HPC Open Source Software Lacks Cohesion

Member Spotlight

Dr. Marc Snir is a parallel computing pioneer whose innovative work has advanced the elite supercomputing systems that drive scientific discovery. Director of the Mathematics and Computer Science Division at Argonne National Laboratory (ANL), Snir is also the Michael Faiman and Saburo Muroga Professor in the Department of Computer Science at the University of Illinois, Urbana-Champaign (UIUC), a department he led from 2001-2007.

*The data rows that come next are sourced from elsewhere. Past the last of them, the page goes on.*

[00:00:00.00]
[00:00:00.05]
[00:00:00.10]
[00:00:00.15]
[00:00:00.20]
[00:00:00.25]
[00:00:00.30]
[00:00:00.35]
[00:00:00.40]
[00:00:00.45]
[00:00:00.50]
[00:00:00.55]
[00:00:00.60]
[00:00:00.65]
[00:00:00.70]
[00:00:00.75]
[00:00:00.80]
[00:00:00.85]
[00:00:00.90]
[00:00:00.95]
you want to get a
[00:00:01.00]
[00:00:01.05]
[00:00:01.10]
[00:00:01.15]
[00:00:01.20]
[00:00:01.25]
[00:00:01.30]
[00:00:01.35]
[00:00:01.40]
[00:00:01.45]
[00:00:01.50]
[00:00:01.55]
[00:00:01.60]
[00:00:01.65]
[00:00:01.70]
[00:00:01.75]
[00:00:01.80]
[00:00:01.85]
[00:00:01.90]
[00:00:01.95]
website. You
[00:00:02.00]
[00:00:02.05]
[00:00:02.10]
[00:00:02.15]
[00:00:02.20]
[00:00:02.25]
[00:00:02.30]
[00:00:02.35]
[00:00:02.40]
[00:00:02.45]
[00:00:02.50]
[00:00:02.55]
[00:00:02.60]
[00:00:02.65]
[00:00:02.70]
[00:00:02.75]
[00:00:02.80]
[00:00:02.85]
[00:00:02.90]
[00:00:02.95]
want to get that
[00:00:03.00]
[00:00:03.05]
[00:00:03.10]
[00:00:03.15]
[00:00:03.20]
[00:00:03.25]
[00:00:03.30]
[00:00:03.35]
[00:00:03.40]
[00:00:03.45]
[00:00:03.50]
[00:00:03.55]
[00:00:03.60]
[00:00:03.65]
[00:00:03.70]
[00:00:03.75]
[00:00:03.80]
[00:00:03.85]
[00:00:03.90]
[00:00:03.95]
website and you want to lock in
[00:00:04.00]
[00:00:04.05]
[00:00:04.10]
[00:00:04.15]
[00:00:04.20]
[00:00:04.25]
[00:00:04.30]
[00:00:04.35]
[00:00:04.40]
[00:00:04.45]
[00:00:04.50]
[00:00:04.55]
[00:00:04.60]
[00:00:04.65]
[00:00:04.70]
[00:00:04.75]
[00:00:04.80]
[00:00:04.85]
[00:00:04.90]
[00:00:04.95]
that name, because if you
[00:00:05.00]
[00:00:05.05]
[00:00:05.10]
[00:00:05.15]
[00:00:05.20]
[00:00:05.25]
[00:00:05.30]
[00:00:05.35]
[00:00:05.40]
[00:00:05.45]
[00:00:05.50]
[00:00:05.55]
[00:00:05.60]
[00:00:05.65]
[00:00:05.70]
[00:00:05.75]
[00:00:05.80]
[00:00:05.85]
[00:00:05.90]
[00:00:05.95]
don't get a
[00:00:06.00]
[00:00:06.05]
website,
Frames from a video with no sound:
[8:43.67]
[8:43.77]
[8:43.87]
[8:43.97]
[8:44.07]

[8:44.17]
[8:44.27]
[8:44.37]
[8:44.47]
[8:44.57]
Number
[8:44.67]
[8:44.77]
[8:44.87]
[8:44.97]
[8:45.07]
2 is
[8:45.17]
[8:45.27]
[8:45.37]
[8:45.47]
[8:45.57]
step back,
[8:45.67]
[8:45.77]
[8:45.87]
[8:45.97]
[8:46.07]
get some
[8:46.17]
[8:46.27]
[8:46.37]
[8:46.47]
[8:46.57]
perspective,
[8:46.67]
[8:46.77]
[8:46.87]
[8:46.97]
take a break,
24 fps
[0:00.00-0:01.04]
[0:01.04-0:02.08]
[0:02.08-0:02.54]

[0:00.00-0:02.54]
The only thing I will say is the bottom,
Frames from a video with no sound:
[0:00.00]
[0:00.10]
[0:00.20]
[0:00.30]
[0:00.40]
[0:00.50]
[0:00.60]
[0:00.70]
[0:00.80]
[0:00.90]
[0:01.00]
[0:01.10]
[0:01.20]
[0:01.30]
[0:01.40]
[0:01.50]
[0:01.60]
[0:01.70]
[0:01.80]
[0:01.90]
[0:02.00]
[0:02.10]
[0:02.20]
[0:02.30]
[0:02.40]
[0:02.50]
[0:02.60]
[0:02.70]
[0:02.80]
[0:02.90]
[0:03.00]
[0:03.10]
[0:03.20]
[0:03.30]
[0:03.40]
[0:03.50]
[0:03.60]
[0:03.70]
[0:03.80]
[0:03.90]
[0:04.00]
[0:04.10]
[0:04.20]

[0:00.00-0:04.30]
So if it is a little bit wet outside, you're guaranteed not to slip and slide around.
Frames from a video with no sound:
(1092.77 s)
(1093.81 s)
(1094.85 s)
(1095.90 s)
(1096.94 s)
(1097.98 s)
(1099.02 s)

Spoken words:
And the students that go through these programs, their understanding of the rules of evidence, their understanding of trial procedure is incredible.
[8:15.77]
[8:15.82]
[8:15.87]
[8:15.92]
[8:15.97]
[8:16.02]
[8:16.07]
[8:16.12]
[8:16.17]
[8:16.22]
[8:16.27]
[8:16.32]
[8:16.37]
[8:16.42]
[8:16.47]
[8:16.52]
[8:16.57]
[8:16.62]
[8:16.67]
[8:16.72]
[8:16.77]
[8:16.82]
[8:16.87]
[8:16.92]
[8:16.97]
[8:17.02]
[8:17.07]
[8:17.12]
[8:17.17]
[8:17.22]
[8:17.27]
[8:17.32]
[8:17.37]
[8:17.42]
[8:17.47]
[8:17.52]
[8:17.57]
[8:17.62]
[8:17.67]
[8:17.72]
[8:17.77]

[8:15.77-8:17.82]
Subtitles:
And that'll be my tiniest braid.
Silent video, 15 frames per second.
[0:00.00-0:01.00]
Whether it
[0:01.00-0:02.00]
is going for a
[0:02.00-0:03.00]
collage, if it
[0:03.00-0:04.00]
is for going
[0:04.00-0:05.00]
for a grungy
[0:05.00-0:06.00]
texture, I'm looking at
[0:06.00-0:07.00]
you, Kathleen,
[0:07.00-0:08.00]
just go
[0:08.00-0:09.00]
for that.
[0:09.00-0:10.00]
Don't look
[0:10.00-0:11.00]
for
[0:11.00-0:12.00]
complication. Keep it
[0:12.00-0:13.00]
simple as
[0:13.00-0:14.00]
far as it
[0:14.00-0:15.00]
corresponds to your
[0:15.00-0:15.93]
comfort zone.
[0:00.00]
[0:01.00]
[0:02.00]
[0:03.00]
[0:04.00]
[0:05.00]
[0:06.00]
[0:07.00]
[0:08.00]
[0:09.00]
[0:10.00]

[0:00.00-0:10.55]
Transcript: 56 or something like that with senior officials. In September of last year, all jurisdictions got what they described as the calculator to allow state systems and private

An Argonne Distinguished Fellow, AAAS Fellow, ACM Fellow, and IEEE Fellow, Snir has published influential papers and given many presentations on computational complexity, parallel algorithms, parallel architectures, interconnection networks, parallel languages, libraries, and parallel programming environments.

What is your experience or background in HPC?
I have been working in HPC for 30 years or so. I was at IBM, and my research group contributed to several scalable parallel computing systems, including the IBM Blue Gene family of machines. I’ve been associated with NCSA since 2007 where I served as the lead software architect for the Blue Waters supercomputing system at the National Center for Supercomputing Applications (NCSA) at the University of Illinois, Urbana-Champaign (UIUC).

In addition, I was one of the principal developers of the Message Passing Interface (MPI). And I play a leadership role in the DOE-led effort to develop next-generation exascale systems.

Please tell us about ANL’s mission.
ANL is basically a pure science lab with about 3500 people. One of the strengths is HPC. ANL seeks solutions to pressing national problems in science and technology. The nation’s first national laboratory, ANL conducts leading-edge basic and applied scientific research in virtually every scientific discipline. ANL researchers work closely with researchers from hundreds of companies, universities, and federal, state and municipal agencies to help them solve their specific problems. ANL is managed by the US Department of Energy’s Office of Science, the single largest supporter of basic research in the physical sciences in the US.

Why is ANL participating in OpenHPC?
The Department of Energy (DoE) has always been a supporter of open source software development. Open source is excellent for sharing information and expertise, and for complete transparency.

But software development lacks cohesion. Much of the software that is running on HPC platforms currently is open source — that’s a good thing — the problem is that each group is developing independently of other groups and software is rarely comprehensively tested. So it’s always a large effort to make sure that the different pieces work with each other.

OpenHPC can be a good mechanism to make sure all the pieces of open source software in HPC fit well together. It’s an important initiative that can bring together the HPC open source software community. It can make sure that a full stack of HPC software is available in a useful manner to the user community.

ANL has participated in other groups, naturally, either pushing standards or making available software. Just one example is MPICH, a freely available, portable implementation of MPI, a standard for message-passing for distributed-memory applications used in parallel computing. ANL has been involved with MPICH development for over two decades.

But OpenHPC has the opportunity to be all-encompassing, covering a full HPC software stack, and also be system agnostic, so it will run on anyone’s platform, assuming the relevant vendors are involved. Different groups have their own releases on their own platforms. It would be much easier if there was a distro that would make sure that different versions are up-to-date and compatible with each other. It would be much easier for application development, allowing cross-platform support.

What do you do on weekends?
Well, I can tell you what I’m doing right now. I’m in a park in Chicago playing on the playground with my granddaughter!